Levantamento feito pelo Estadão aponta que os roubos estão crescendo principalmente em bairros nobres e na região central da cidade. Em alguns casos, os prejuízos podem ser multiplicados justamente por transferências via Pix, ferramenta de pagamento instantâneo do Banco Central.

‘Uma imagem vale mais que milhares de palavras’, diz delegado

Os diferenciais da operação, segundo o delegado, são o “trabalho meticuloso” realizado pelos investigadores e o emprego da tecnologia para identificar traficantes. "Uma imagem vale mais que milhares de palavras. Com a imagem de várias personagens, como a Gatinha da Cracolândia, a Abelha Rainha, agora o Filé com Fritas, eles têm dificuldades de apresentar defesa e acabam condenados, encarcerados e permanecem assim.”
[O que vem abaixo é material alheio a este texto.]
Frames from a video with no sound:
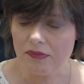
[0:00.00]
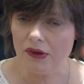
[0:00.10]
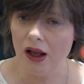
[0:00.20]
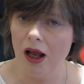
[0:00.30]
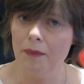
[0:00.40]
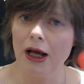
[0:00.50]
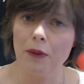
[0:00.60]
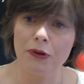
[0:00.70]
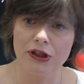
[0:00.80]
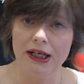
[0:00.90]
I'll
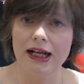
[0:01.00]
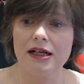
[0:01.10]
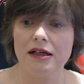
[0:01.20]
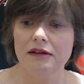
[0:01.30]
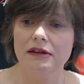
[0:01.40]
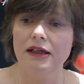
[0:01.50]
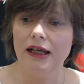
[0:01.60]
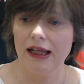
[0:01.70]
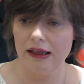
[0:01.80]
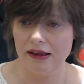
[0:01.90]
put the link
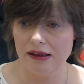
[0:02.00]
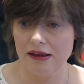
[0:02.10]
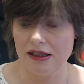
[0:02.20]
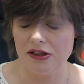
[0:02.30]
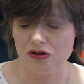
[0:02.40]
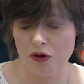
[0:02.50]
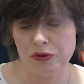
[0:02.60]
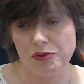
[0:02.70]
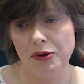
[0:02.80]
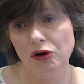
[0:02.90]
in the
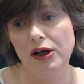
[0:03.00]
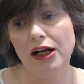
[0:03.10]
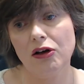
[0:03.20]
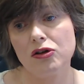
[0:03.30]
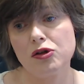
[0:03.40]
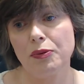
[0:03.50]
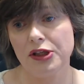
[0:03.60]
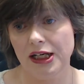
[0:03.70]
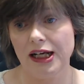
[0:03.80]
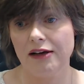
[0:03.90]
description below, and I'll also put
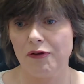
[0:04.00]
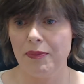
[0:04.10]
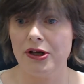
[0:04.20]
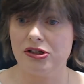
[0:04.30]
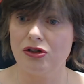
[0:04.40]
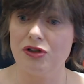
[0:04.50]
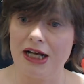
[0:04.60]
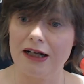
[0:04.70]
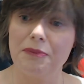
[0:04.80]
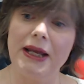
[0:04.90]
the link of the person who
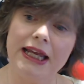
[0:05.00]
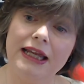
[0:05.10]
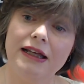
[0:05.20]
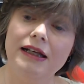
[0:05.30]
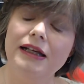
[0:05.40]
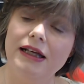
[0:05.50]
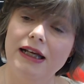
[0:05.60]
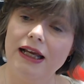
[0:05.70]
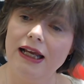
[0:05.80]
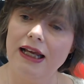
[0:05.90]
tagged me
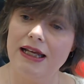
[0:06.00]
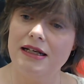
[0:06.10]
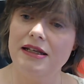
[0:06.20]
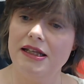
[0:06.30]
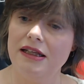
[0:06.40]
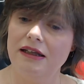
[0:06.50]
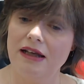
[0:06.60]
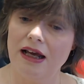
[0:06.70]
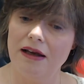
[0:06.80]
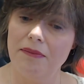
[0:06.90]
in
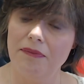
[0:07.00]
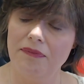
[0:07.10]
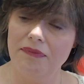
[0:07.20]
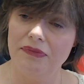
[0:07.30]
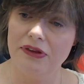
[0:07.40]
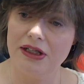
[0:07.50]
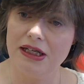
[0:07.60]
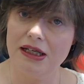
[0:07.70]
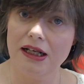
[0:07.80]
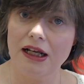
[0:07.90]
the
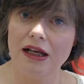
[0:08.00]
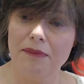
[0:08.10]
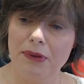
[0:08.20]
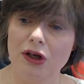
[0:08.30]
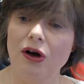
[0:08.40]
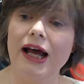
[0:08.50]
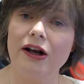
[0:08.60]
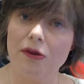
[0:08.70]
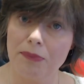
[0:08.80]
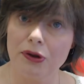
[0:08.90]
link below, and
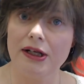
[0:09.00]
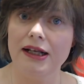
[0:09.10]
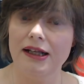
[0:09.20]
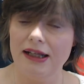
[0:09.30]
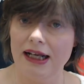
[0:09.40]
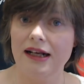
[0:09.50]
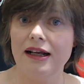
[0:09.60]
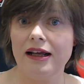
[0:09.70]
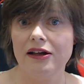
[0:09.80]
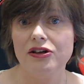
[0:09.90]
I'll put a
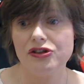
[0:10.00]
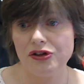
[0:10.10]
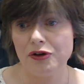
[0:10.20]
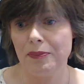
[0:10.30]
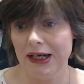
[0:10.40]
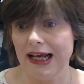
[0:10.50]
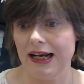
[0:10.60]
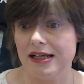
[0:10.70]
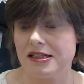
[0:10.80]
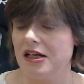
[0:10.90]
link to the
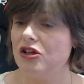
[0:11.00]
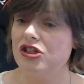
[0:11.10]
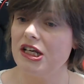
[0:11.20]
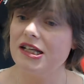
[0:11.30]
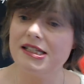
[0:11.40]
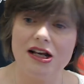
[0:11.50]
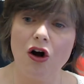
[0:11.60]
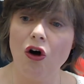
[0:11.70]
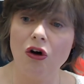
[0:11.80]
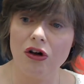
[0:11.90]
playlist so you can see
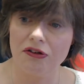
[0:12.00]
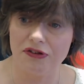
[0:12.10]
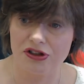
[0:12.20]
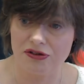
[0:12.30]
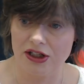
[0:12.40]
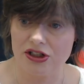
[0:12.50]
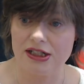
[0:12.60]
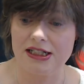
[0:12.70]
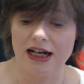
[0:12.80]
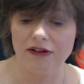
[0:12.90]
all of the
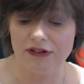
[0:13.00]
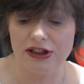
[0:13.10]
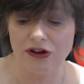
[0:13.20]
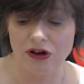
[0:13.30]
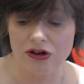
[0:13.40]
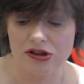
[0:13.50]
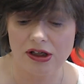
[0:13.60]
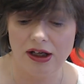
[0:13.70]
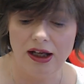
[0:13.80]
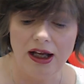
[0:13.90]
Tarantula Tag videos.
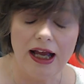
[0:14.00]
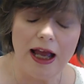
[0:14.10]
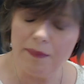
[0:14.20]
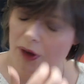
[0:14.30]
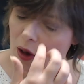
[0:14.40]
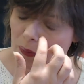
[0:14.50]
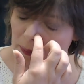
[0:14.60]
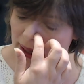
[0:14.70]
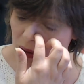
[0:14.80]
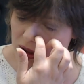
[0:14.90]
But
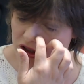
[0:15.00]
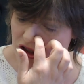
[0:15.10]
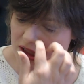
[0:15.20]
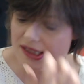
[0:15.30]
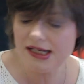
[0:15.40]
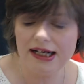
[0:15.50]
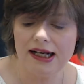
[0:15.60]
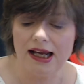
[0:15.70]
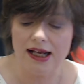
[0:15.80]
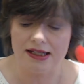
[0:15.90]
my question to
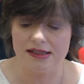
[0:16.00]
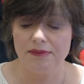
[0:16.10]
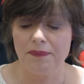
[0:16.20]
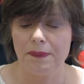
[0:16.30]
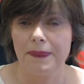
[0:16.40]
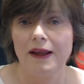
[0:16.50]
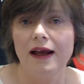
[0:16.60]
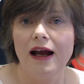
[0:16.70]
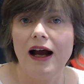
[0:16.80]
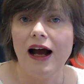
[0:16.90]
Xena is,
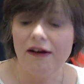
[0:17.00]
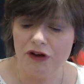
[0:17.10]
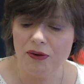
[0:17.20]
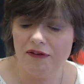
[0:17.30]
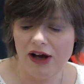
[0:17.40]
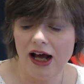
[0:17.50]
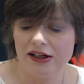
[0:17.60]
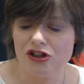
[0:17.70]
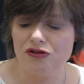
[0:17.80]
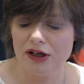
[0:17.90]
have you ever had
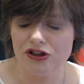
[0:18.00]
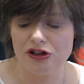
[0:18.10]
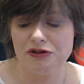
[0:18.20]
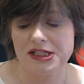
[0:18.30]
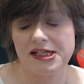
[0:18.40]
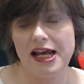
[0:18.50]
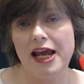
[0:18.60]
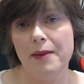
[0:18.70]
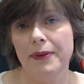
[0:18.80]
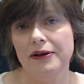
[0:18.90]
a tarantula
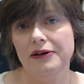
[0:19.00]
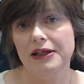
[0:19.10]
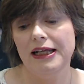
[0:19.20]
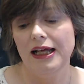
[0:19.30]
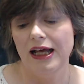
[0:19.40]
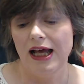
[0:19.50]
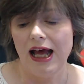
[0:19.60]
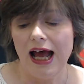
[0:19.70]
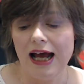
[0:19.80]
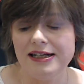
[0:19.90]
escape,
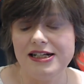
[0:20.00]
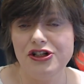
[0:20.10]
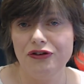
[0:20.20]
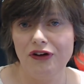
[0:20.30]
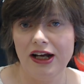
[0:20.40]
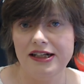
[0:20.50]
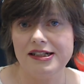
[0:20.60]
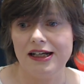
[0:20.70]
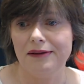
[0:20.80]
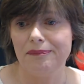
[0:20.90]
and did you find
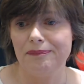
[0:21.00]
it?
Monteiro reforçou que a ação da Operação Caronte, que também influiu na dispersão da Cracolândia da Praça Júlio Prestes, contou com apoio da Prefeitura de São Paulo e foi feita de forma integrada. “Nós estamos trabalhando em conjunto – o governo do Estado, a Prefeitura de São Paulo, as forças policiais, as secretarias de assistência social, secretarias da Saúde do Estado e do município – justamente para enfrentar esse grande e complexo problema que temos na capital, que foi agravado pela pandemia da covid”, destacou.

Para operacionalizar a ação, o delegado explicou que foi feita uma reunião por volta de 3h30 na Praça Charles Miller, para orientar as equipes. “Reunimos em torno de 650 policiais, entre civis, militares e guardas civis metropolitanos, e também equipes de assistência social da Prefeitura de São Paulo e de saúde pública, para que nós fizéssemos uma ação integrada, não só de repressão ao tráfico de drogas, mas de assistência total e absoluta aos dependentes químicos”, explicou.

O grupo chegou à Praça Princesa Isabel por volta de 4h e a ação começou a partir de então. “Fizemos o que já vínhamos fazendo na Praça Júlio Prestes, que é a contenção dos usuários”, explicou. “Também nós fizemos no entorno, num círculo maior, o fechamento, evitando justamente efeitos colaterais no entorno da Praça Princesa Isabel.”

Conforme o Estadão apurou, alguns policiais militares teriam chegado à Praça Princesa Isabel antes do início da ação, inclusive removendo o ônibus da polícia que ficava no local. A ação levantou a suspeita que alguns dos traficantes teriam saído da praça com antecedência por observar indícios de que haveria uma ação policial.

Como funciona o tráfico de drogas na Cracolândia

Conforme o delegado Roberto Monteiro, o tráfico de drogas na Cracolândia funciona com uma estrutura hierárquica, que conta com os seguintes membros:

  • Traficante, que comanda o tráfico na área;
  • Auxiliar do traficante, que dá apoio para operacionalizar as transações;
  • Travessia, que leva as drogas dos hotéis do entorno para as mesas colocadas embaixo das tendas;
  • Disciplina, que é o responsável por ajudar o traficante a manter a ordem no fluxo da Cracolândia;
  • Armador, que eram os que montavam e desmontavam as cerca de 7 a 10 barracas do tráfico de drogas na Praça, de acordo com as atividades de limpeza da Prefeitura.